* **What the exercise asks**
Copy every line of the data exactly, keeping out any picture.

* **Records provided**
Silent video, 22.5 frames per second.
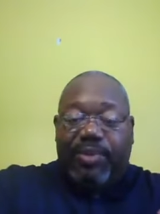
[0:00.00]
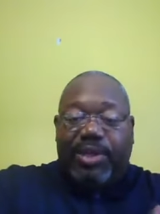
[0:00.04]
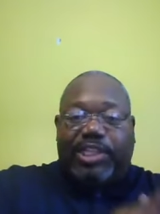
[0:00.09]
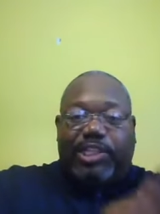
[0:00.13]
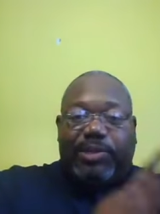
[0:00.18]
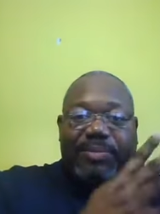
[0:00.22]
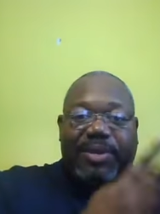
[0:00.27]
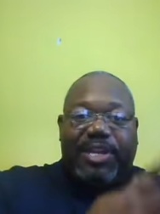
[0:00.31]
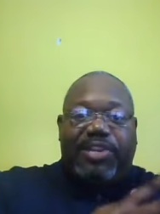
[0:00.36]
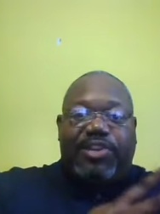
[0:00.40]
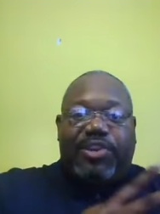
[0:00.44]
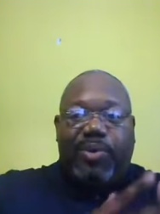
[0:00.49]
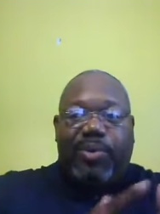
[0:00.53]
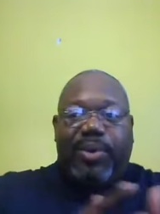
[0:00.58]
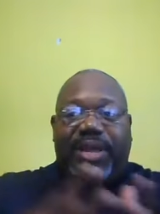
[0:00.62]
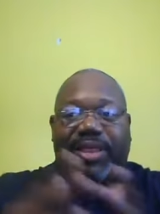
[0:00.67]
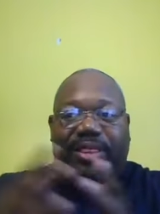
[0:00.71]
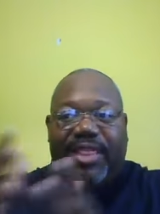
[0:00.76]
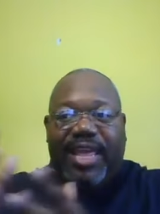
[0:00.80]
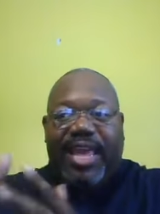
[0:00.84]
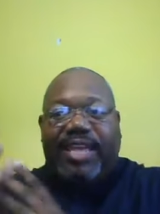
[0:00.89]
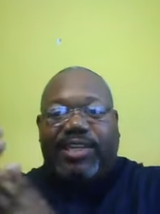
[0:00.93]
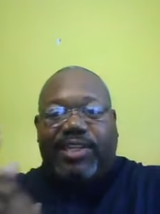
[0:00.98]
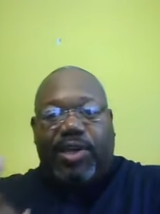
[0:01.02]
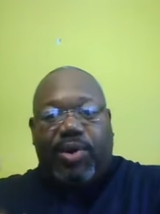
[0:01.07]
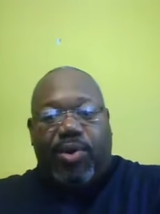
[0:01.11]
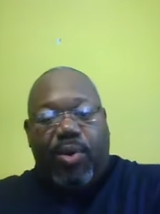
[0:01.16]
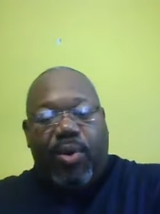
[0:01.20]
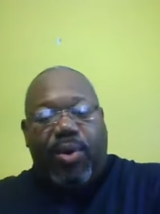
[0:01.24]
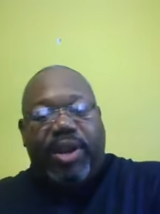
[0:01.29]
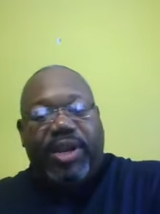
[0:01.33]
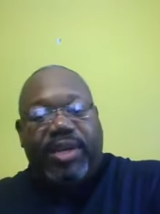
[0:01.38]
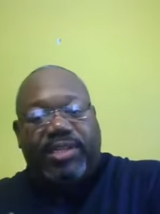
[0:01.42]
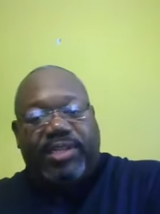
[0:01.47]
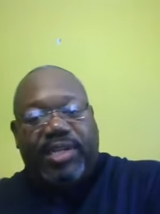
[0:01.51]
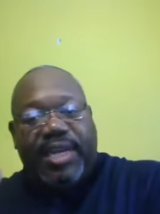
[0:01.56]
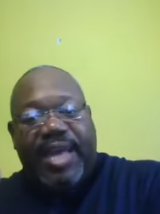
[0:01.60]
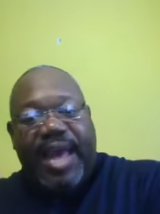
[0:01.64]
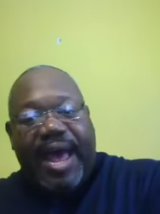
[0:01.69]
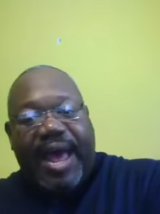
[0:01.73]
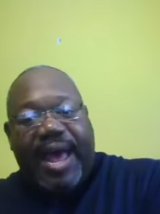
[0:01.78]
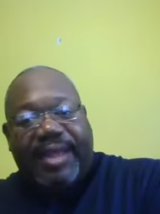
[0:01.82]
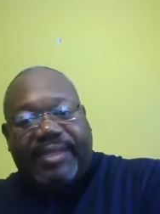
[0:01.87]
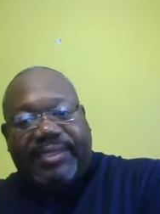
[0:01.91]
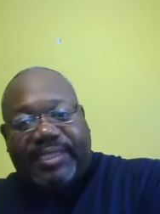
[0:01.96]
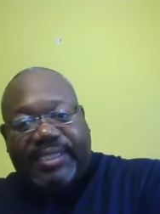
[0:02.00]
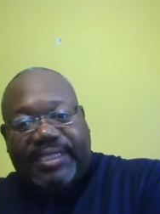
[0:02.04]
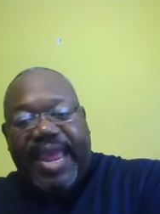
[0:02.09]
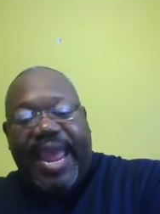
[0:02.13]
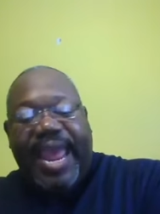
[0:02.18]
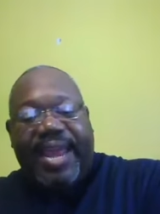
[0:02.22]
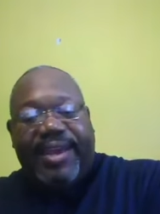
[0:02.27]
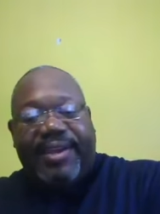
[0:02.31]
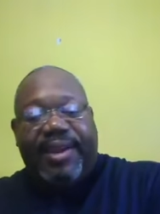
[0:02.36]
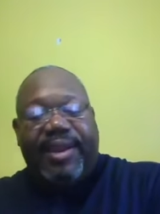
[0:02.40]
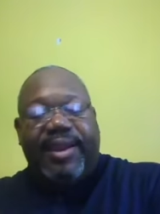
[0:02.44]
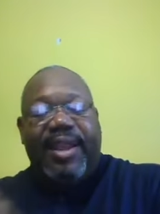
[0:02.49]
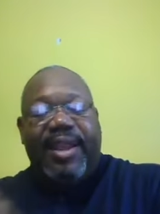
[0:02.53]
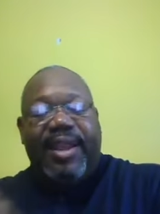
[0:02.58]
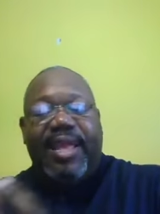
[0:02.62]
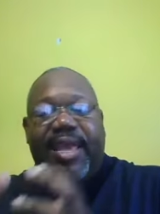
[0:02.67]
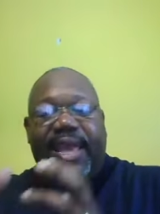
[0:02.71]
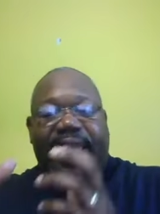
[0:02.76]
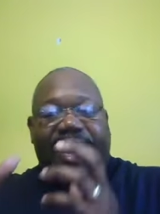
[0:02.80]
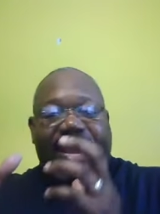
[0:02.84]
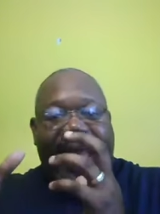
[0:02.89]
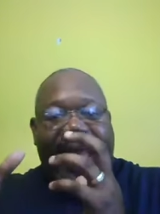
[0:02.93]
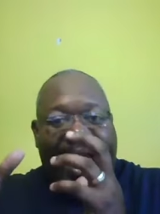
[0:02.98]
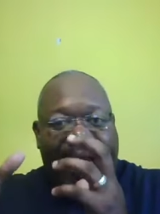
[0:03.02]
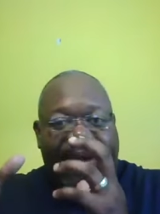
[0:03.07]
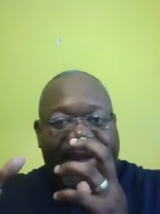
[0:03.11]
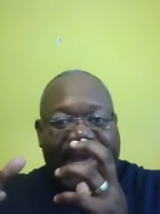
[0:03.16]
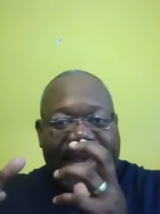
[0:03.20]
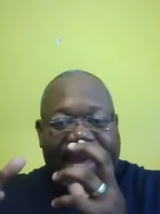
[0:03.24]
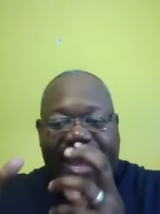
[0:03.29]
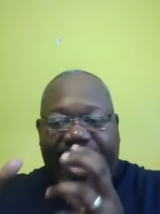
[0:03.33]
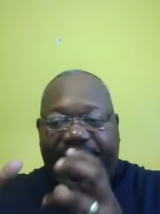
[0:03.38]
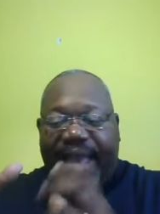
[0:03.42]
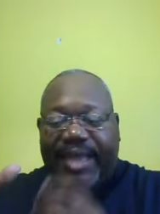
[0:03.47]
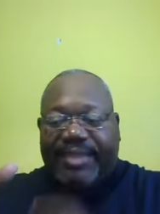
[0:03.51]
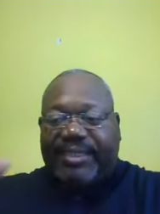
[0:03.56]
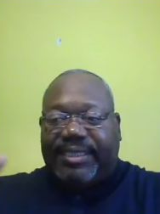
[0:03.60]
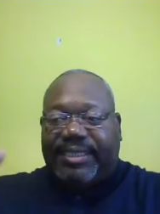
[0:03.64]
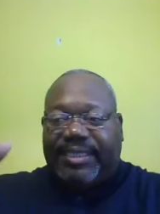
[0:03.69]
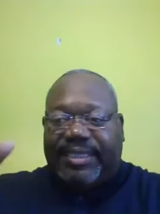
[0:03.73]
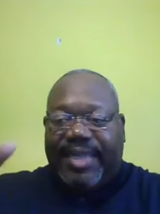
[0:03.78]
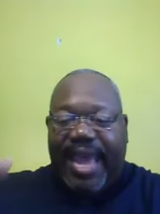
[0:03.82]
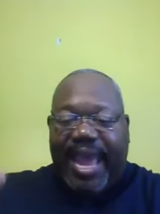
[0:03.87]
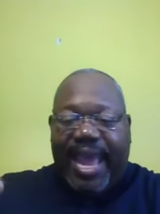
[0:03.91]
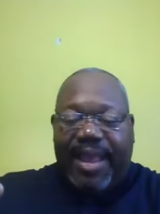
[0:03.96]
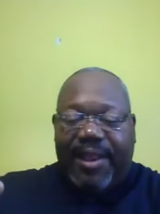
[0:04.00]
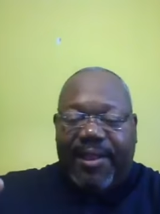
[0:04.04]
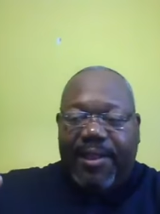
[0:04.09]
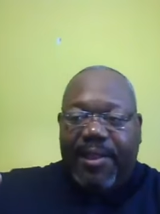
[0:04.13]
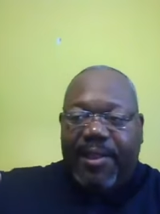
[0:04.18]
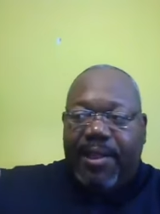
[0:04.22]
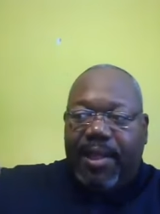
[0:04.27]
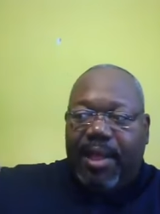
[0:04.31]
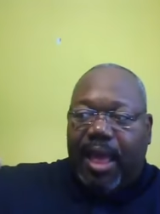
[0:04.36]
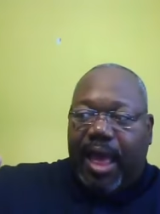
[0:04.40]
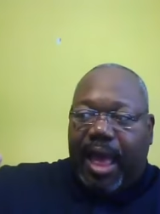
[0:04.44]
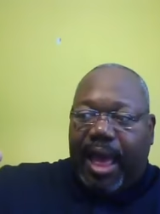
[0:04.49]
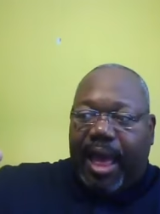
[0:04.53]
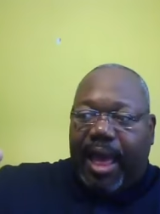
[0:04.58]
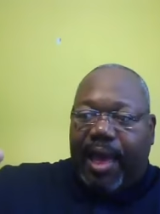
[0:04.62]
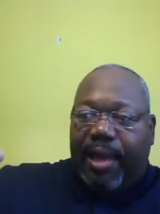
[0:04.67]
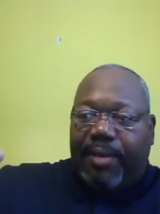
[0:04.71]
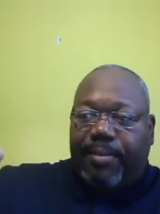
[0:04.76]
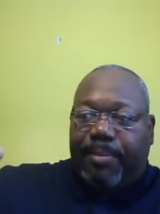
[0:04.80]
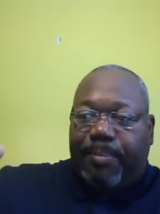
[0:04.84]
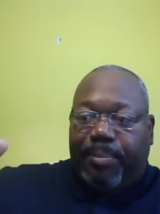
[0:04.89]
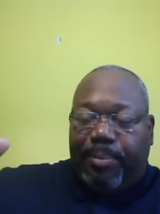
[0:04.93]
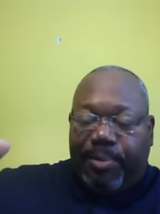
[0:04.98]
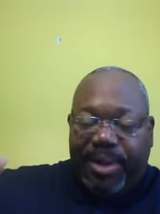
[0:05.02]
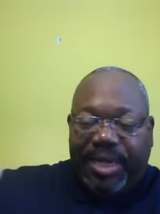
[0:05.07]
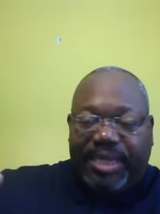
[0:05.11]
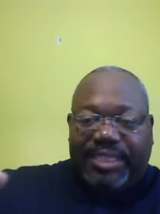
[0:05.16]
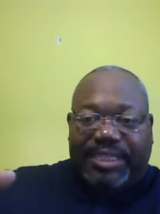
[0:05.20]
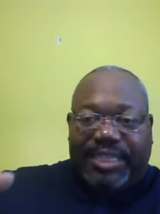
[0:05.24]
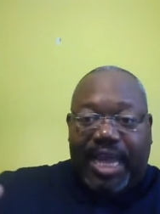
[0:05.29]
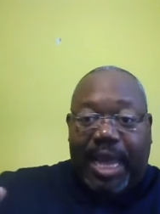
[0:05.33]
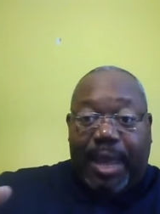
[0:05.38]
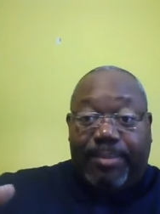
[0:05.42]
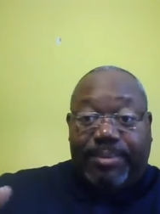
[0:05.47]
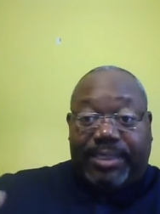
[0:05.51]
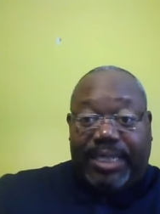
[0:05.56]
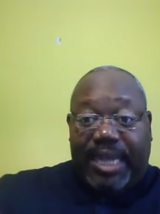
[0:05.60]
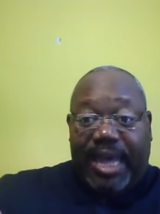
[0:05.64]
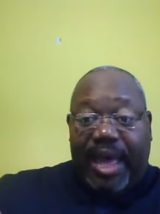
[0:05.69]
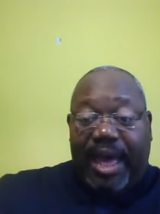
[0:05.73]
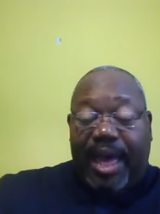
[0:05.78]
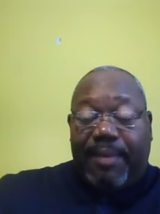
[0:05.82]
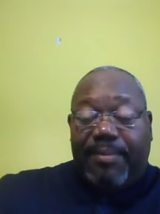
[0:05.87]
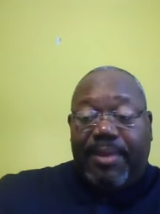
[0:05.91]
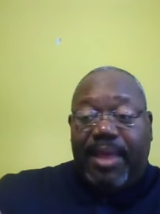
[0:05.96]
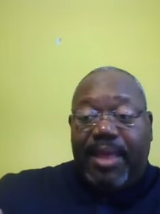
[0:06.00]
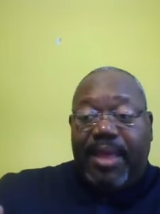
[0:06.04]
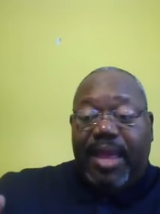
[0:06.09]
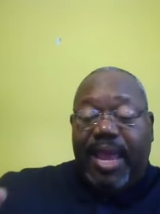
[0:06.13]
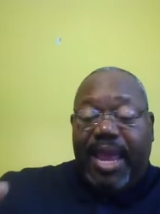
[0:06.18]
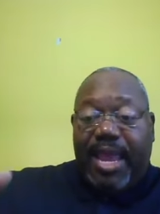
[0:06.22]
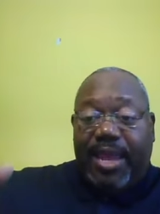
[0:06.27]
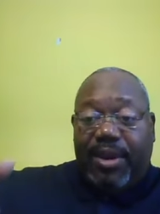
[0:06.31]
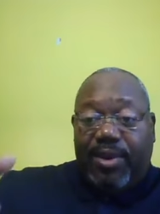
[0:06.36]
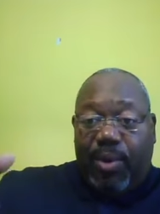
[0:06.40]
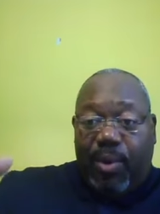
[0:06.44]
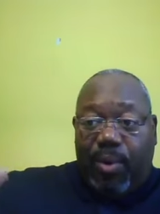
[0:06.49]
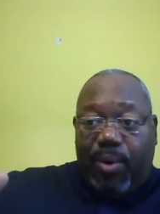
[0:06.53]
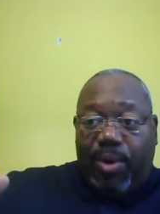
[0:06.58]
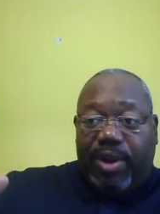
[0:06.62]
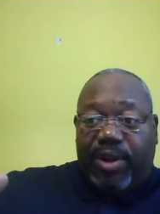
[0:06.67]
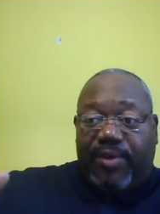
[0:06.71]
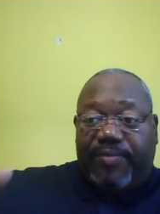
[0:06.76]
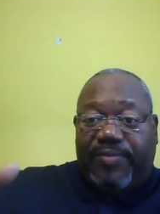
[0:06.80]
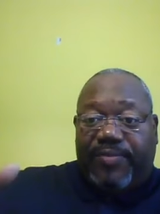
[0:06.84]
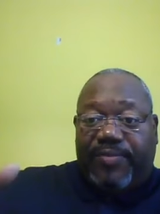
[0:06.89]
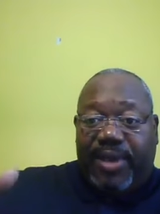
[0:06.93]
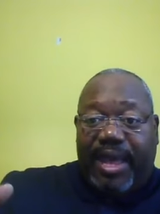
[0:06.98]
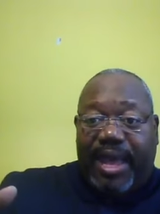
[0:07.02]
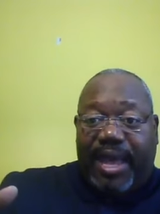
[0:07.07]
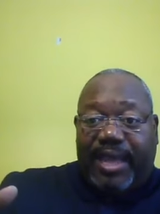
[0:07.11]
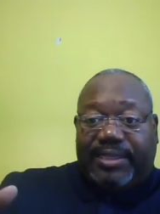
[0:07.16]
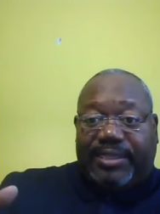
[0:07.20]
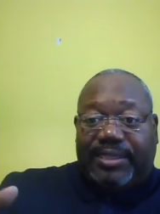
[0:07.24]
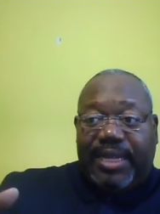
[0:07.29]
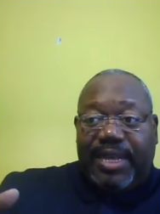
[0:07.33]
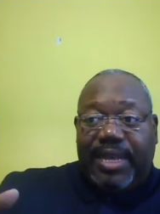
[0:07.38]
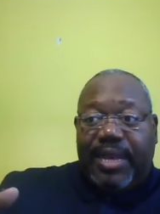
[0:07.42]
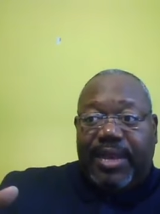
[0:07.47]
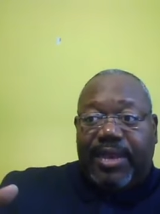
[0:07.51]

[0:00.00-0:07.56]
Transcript: We should be doing things according to God's standard and how He has set uh, precepts up in order for us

* **Answer box**
Silent video, 22.5 frames per second.
[0:00.00]
[0:00.04]
[0:00.09]
[0:00.13]
[0:00.18]
[0:00.22]
[0:00.27]
[0:00.31]
[0:00.36]
[0:00.40]
[0:00.44]
[0:00.49]
[0:00.53]
[0:00.58]
[0:00.62]
[0:00.67]
[0:00.71]
[0:00.76]
[0:00.80]
[0:00.84]
[0:00.89]
[0:00.93]
[0:00.98]
[0:01.02]
[0:01.07]
[0:01.11]
[0:01.16]
[0:01.20]
[0:01.24]
[0:01.29]
[0:01.33]
[0:01.38]
[0:01.42]
[0:01.47]
[0:01.51]
[0:01.56]
[0:01.60]
[0:01.64]
[0:01.69]
[0:01.73]
[0:01.78]
[0:01.82]
[0:01.87]
[0:01.91]
[0:01.96]
[0:02.00]
[0:02.04]
[0:02.09]
[0:02.13]
[0:02.18]
[0:02.22]
[0:02.27]
[0:02.31]
[0:02.36]
[0:02.40]
[0:02.44]
[0:02.49]
[0:02.53]
[0:02.58]
[0:02.62]
[0:02.67]
[0:02.71]
[0:02.76]
[0:02.80]
[0:02.84]
[0:02.89]
[0:02.93]
[0:02.98]
[0:03.02]
[0:03.07]
[0:03.11]
[0:03.16]
[0:03.20]
[0:03.24]
[0:03.29]
[0:03.33]
[0:03.38]
[0:03.42]
[0:03.47]
[0:03.51]
[0:03.56]
[0:03.60]
[0:03.64]
[0:03.69]
[0:03.73]
[0:03.78]
[0:03.82]
[0:03.87]
[0:03.91]
[0:03.96]
[0:04.00]
[0:04.04]
[0:04.09]
[0:04.13]
[0:04.18]
[0:04.22]
[0:04.27]
[0:04.31]
[0:04.36]
[0:04.40]
[0:04.44]
[0:04.49]
[0:04.53]
[0:04.58]
[0:04.62]
[0:04.67]
[0:04.71]
[0:04.76]
[0:04.80]
[0:04.84]
[0:04.89]
[0:04.93]
[0:04.98]
[0:05.02]
[0:05.07]
[0:05.11]
[0:05.16]
[0:05.20]
[0:05.24]
[0:05.29]
[0:05.33]
[0:05.38]
[0:05.42]
[0:05.47]
[0:05.51]
[0:05.56]
[0:05.60]
[0:05.64]
[0:05.69]
[0:05.73]
[0:05.78]
[0:05.82]
[0:05.87]
[0:05.91]
[0:05.96]
[0:06.00]
[0:06.04]
[0:06.09]
[0:06.13]
[0:06.18]
[0:06.22]
[0:06.27]
[0:06.31]
[0:06.36]
[0:06.40]
[0:06.44]
[0:06.49]
[0:06.53]
[0:06.58]
[0:06.62]
[0:06.67]
[0:06.71]
[0:06.76]
[0:06.80]
[0:06.84]
[0:06.89]
[0:06.93]
[0:06.98]
[0:07.02]
[0:07.07]
[0:07.11]
[0:07.16]
[0:07.20]
[0:07.24]
[0:07.29]
[0:07.33]
[0:07.38]
[0:07.42]
[0:07.47]
[0:07.51]

[0:00.00-0:07.56]
Transcript: We should be doing things according to God's standard and how He has set uh, precepts up in order for us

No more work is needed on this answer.